▶ [Required action] Which lines run from the one containing "[0:07.00-0:08.00]" through the last line of the records? Copy them exactly, leaving pictures out.

▶ [Data]
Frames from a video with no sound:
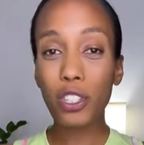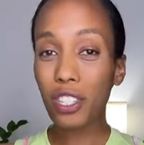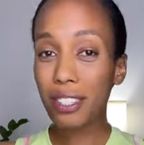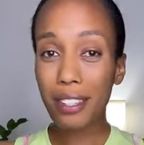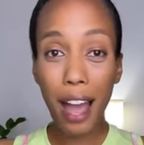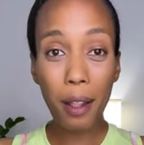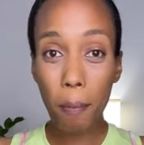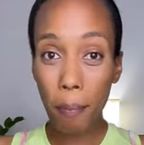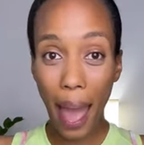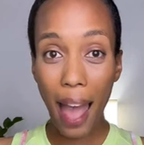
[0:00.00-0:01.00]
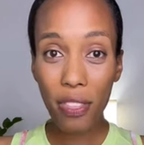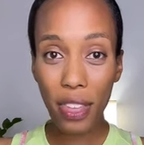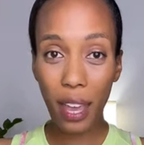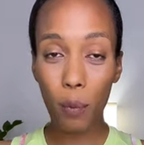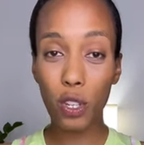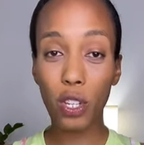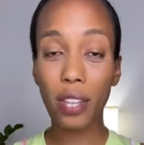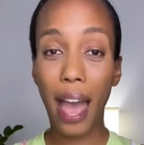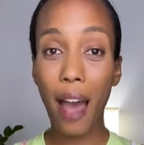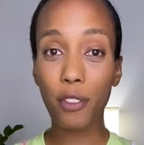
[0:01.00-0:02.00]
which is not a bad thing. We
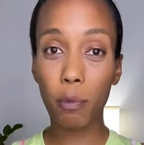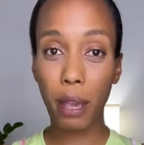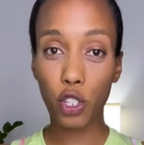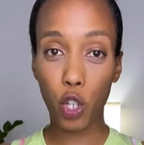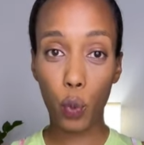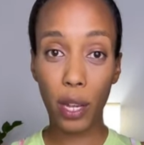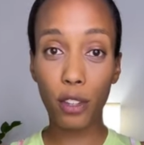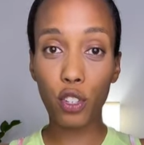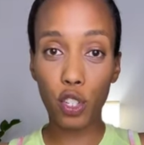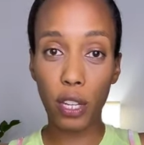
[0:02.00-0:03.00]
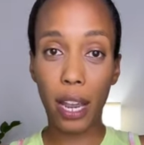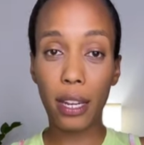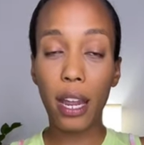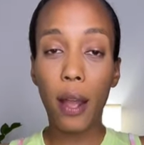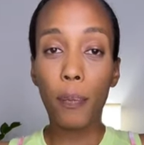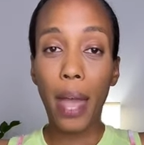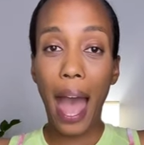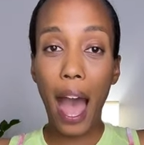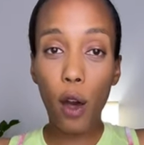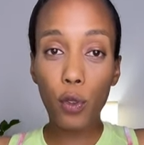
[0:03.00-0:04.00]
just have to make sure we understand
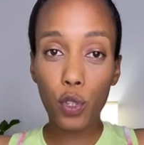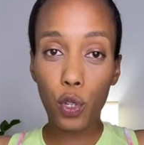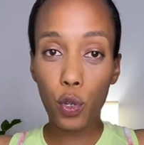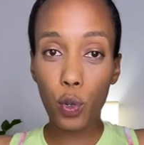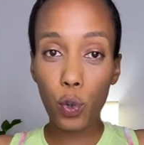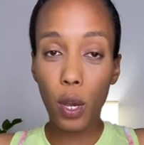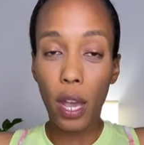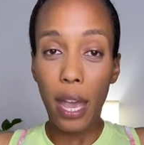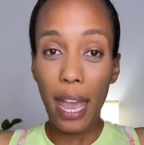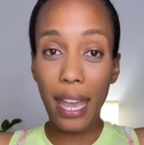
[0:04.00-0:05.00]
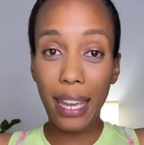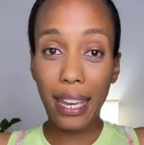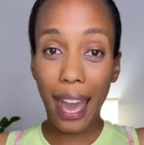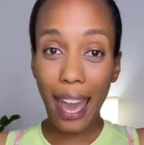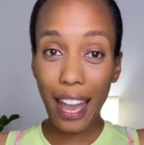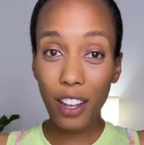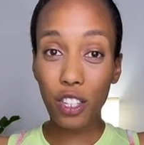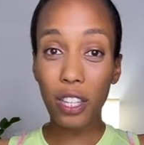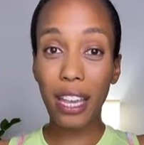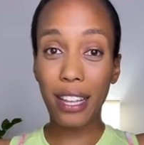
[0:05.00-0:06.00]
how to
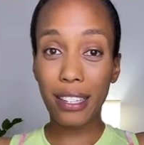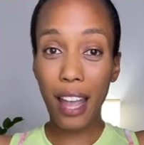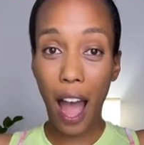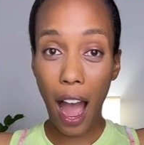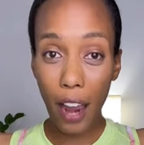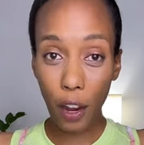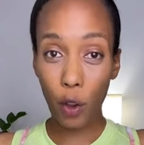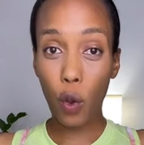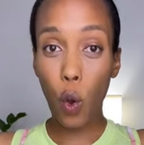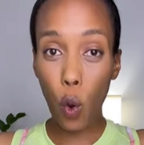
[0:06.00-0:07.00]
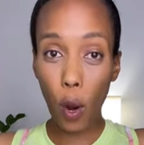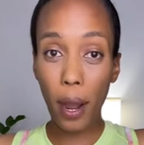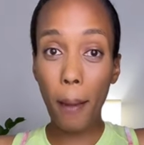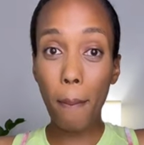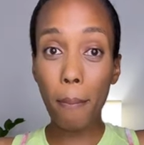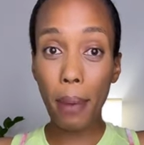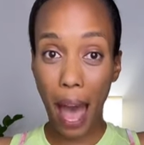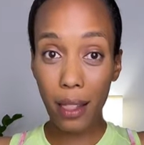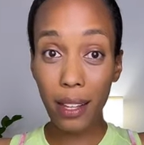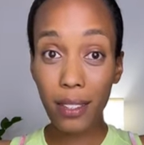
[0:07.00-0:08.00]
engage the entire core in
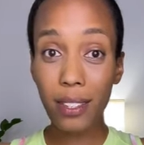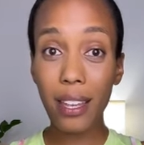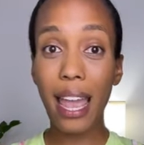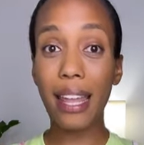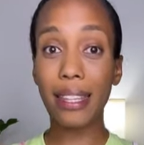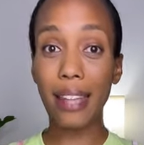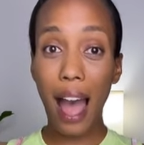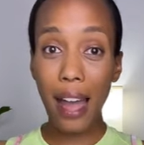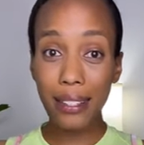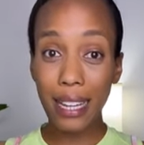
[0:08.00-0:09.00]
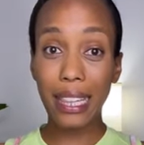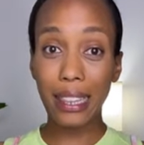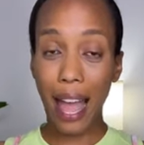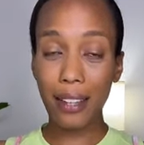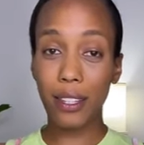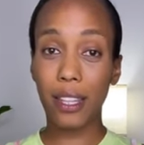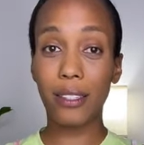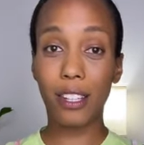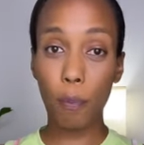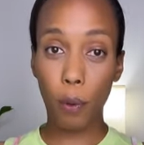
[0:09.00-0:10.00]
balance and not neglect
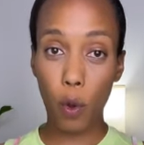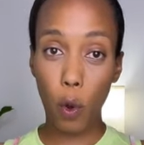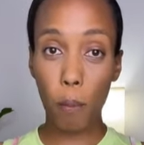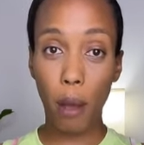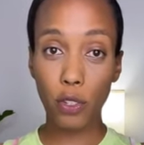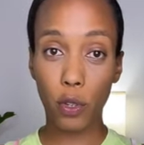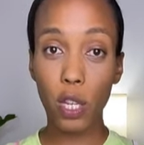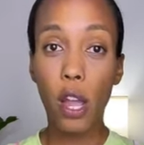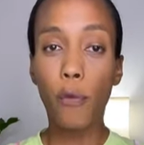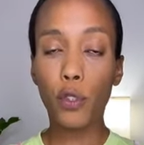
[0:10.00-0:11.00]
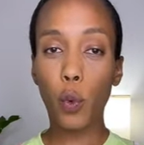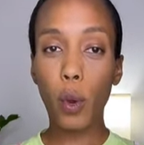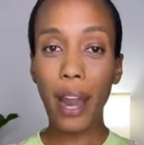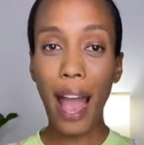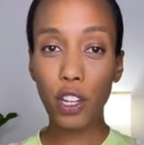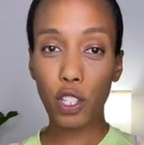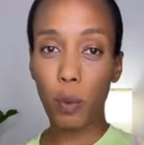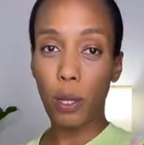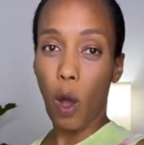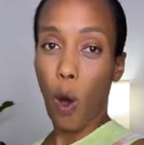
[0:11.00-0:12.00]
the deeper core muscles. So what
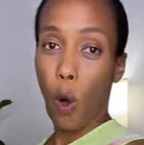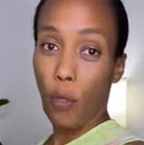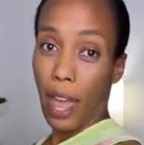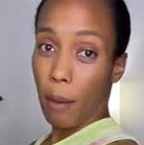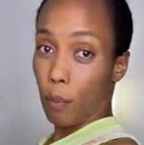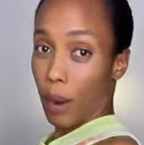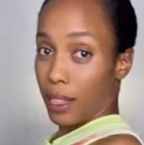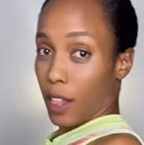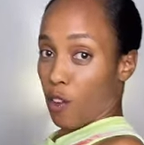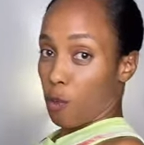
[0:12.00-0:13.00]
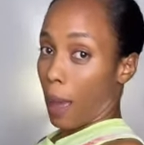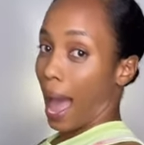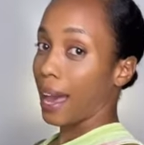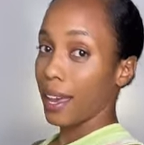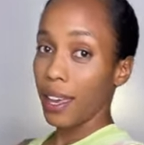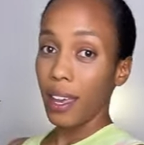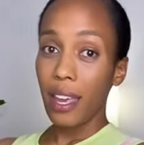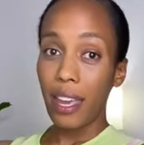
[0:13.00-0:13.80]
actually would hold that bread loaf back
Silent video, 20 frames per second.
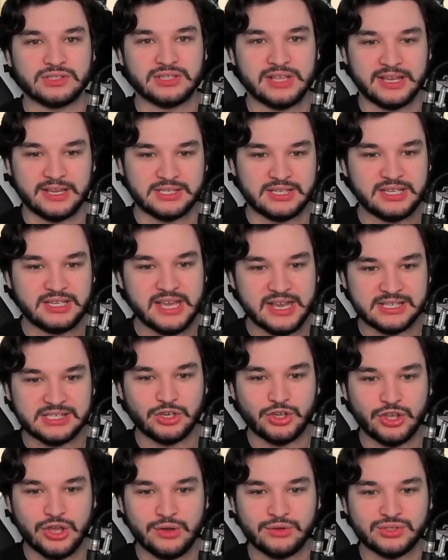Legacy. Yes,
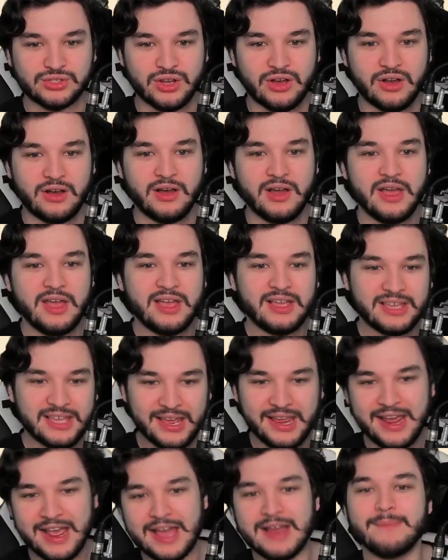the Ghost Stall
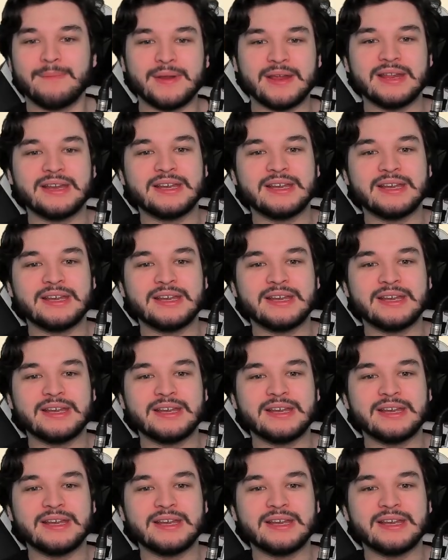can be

▶ [Reply to the task]
[0:07.00-0:08.00]
engage the entire core in
[0:08.00-0:09.00]
[0:09.00-0:10.00]
balance and not neglect
[0:10.00-0:11.00]
[0:11.00-0:12.00]
the deeper core muscles. So what
[0:12.00-0:13.00]
[0:13.00-0:13.80]
actually would hold that bread loaf back
Silent video, 20 frames per second.
Legacy. Yes,
the Ghost Stall
can be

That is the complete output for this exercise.